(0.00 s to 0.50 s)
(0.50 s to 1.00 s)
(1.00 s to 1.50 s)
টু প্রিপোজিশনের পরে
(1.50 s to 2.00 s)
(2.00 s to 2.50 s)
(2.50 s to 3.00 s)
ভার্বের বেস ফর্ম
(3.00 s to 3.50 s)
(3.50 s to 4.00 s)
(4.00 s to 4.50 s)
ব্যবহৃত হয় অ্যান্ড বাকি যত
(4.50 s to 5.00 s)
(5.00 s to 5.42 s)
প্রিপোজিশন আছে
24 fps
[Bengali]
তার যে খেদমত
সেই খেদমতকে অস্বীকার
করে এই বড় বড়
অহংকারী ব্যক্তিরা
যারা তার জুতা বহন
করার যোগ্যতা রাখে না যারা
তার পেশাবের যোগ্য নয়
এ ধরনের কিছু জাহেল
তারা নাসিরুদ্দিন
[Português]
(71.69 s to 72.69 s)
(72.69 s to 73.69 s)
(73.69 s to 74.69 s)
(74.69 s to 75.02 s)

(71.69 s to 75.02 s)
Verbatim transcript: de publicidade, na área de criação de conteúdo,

::::::

▸ Exercise objective
All of the data above should be reproduced exactly.

▸ Output of the exercise
(0.00 s to 0.50 s)
(0.50 s to 1.00 s)
(1.00 s to 1.50 s)
টু প্রিপোজিশনের পরে
(1.50 s to 2.00 s)
(2.00 s to 2.50 s)
(2.50 s to 3.00 s)
ভার্বের বেস ফর্ম
(3.00 s to 3.50 s)
(3.50 s to 4.00 s)
(4.00 s to 4.50 s)
ব্যবহৃত হয় অ্যান্ড বাকি যত
(4.50 s to 5.00 s)
(5.00 s to 5.42 s)
প্রিপোজিশন আছে
24 fps
[Bengali]
তার যে খেদমত
সেই খেদমতকে অস্বীকার
করে এই বড় বড়
অহংকারী ব্যক্তিরা
যারা তার জুতা বহন
করার যোগ্যতা রাখে না যারা
তার পেশাবের যোগ্য নয়
এ ধরনের কিছু জাহেল
তারা নাসিরুদ্দিন
[Português]
(71.69 s to 72.69 s)
(72.69 s to 73.69 s)
(73.69 s to 74.69 s)
(74.69 s to 75.02 s)

(71.69 s to 75.02 s)
Verbatim transcript: de publicidade, na área de criação de conteúdo,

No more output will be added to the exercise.